The North Korean policy of food self-sufficiency originated from the guiding ideology of North Korean founder Kim Il Sung, called juche, or "spirit of self-reliance," which led to North Korea closing itself off from outside influences. Imposing the self-sufficiency ideology on the agricultural sector was a disaster. Driven by juche enforced policies—for example, intensive re-cropping and over reliance on fertilizers—the outcome would be depleted soil, and consequently, less fertile land and declining agricultural output.
Government Control of the Food
Another factor that made the population vulnerable to the hunger was the regime's strict control of the food distribution system. The North Korean regime had created a distribution system in which 62% of the population depended upon government rations for basic subsistence, says Failure to Protect. Persons who were military or belong to the Communist Party or to a favored occupation, or were perceived as more loyal to the regime, received a larger allotment than those perceived as less loyal or useful to the regime. Thus, a privileged worker received 900 grams per day, while an urban resident received 300 grams. Noland held up a jar with 300 grams of grain in it, and asserted that it obviously wasn't enough to survive on.
North Korea had relied on the Soviet Union for aid until its collapse in 1989, and China until 1993. Then China had its own troubles and sharply cutoff food exports and fuel aid to North Korea, which was receiving from China 68% of its food imports and 77% of its fuel imports. By 1994, the food distribution system largely collapsed.
By 1997, rations were cut to a paltry 128 grams a day, and the system may have been feeding less than 10% of the population, according to Failure to Protect. The northeastern provinces were hit hardest, where food shipments were prohibited.
The regime failed to respond to the crisis, and alert the international world that its people were starving to death. The regime's response was often cruel, such as recommending "alternative foods," e.g., bricks composed of bark, leaves, and grass. The latter might fill the stomach but it had no nutritional value and caused dysentery, diarrhea, and internal bleeding.
The regime inhibited and tried to prevent the starving populations from searching for food on their own or moving to other areas less impacted by the famine.

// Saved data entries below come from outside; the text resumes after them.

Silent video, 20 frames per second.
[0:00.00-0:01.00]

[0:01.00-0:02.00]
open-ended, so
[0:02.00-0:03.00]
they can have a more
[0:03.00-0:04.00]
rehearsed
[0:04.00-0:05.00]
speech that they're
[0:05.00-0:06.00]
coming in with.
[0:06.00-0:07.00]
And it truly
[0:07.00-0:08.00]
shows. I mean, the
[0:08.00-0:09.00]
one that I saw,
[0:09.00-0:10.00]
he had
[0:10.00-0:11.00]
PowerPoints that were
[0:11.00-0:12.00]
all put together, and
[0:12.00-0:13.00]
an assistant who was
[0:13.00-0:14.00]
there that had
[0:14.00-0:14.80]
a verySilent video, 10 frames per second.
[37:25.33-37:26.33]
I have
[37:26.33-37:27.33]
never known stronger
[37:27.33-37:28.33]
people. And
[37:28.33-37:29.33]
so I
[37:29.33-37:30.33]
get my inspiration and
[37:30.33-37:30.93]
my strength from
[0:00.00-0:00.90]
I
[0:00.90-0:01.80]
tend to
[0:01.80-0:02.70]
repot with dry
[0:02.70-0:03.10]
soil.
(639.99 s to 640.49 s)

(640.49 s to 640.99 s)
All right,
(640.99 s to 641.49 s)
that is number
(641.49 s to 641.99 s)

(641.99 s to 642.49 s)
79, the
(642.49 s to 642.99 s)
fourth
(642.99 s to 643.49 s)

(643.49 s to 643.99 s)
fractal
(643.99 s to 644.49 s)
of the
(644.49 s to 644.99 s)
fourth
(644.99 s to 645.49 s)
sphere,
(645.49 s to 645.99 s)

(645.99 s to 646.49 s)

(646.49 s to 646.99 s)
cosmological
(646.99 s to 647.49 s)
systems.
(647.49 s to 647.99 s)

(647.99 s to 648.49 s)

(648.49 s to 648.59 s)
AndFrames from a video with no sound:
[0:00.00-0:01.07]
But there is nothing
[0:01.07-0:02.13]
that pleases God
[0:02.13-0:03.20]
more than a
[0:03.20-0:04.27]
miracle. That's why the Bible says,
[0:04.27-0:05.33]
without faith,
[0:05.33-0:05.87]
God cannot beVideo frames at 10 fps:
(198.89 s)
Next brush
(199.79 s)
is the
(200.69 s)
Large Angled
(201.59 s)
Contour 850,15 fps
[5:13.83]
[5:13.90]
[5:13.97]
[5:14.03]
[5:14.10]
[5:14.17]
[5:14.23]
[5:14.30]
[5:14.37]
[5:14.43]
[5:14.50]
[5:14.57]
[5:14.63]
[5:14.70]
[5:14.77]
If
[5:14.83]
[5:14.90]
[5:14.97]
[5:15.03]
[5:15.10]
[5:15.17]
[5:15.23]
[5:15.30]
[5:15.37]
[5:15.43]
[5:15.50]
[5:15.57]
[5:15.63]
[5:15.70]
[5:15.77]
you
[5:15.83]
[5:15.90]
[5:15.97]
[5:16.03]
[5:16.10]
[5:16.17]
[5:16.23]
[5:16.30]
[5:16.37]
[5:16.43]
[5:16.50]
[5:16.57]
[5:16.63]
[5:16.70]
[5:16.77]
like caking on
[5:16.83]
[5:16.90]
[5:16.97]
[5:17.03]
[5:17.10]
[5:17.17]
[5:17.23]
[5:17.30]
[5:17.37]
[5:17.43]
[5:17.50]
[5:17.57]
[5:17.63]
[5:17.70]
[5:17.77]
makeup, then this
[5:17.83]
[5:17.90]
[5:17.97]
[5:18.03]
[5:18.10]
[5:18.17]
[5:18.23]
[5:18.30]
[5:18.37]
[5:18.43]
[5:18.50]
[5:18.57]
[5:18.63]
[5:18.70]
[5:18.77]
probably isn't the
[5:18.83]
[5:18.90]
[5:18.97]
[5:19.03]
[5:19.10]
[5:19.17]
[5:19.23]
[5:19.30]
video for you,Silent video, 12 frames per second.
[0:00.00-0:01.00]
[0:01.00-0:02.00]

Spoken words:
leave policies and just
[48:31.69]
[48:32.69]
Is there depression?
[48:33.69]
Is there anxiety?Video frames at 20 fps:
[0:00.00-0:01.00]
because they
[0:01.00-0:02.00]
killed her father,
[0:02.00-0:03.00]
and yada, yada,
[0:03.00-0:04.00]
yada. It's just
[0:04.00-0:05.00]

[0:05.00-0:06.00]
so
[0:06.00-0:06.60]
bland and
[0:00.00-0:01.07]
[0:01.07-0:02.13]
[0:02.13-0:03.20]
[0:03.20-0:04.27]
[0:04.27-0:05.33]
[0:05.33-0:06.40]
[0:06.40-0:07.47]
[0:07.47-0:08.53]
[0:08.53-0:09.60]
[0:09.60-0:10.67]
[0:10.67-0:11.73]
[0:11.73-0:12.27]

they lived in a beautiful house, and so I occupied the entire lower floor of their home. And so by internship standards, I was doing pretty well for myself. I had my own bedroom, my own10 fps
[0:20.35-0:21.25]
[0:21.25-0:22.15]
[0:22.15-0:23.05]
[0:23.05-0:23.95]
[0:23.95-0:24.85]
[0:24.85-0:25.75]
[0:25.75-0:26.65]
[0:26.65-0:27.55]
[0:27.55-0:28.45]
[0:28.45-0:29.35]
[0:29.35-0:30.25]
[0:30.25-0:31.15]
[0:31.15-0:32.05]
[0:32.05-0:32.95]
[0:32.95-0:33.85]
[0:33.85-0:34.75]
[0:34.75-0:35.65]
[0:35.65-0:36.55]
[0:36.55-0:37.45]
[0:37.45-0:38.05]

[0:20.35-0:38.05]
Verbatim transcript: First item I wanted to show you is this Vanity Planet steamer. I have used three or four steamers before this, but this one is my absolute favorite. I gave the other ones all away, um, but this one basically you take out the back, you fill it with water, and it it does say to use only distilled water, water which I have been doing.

When the international aid finally arrived, the regime hindered effective monitoring commonly used to ensure that aid is delivered to those in most need. The regime limited the number of WFP and NGO into the country, making it difficult to access where and what help was needed. The regime prohibited the use of Korean speakers who could have gathered information independently. Instead, the aid workers had to use regime interpreters.
The foreign aid organizations were compelled to use the North Korean food distribution system, a network controlled by party officials, and subject to diversion, theft and corruption.
About 95% of the North Korean refugees in China said they were unaware of the world humanitarian aid, said Nolan, and those who knew believed that the military and/or the Party were the recipients of the food. However, the diversion of the aid at least brought food into the economy and a market system evolved as people used coping strategies to survive. The regime tolerates this market system, but tries to control it.
Today, a cloud hangs over North Korea's future, which is reflected in a certain pessimism that pervades the book. The regime's economic backwardness and the immense suspicion and mistrust that it holds towards foreign aid and foreign investments does not bode well for the future in finding a sustainable solution to its chronic food shortages.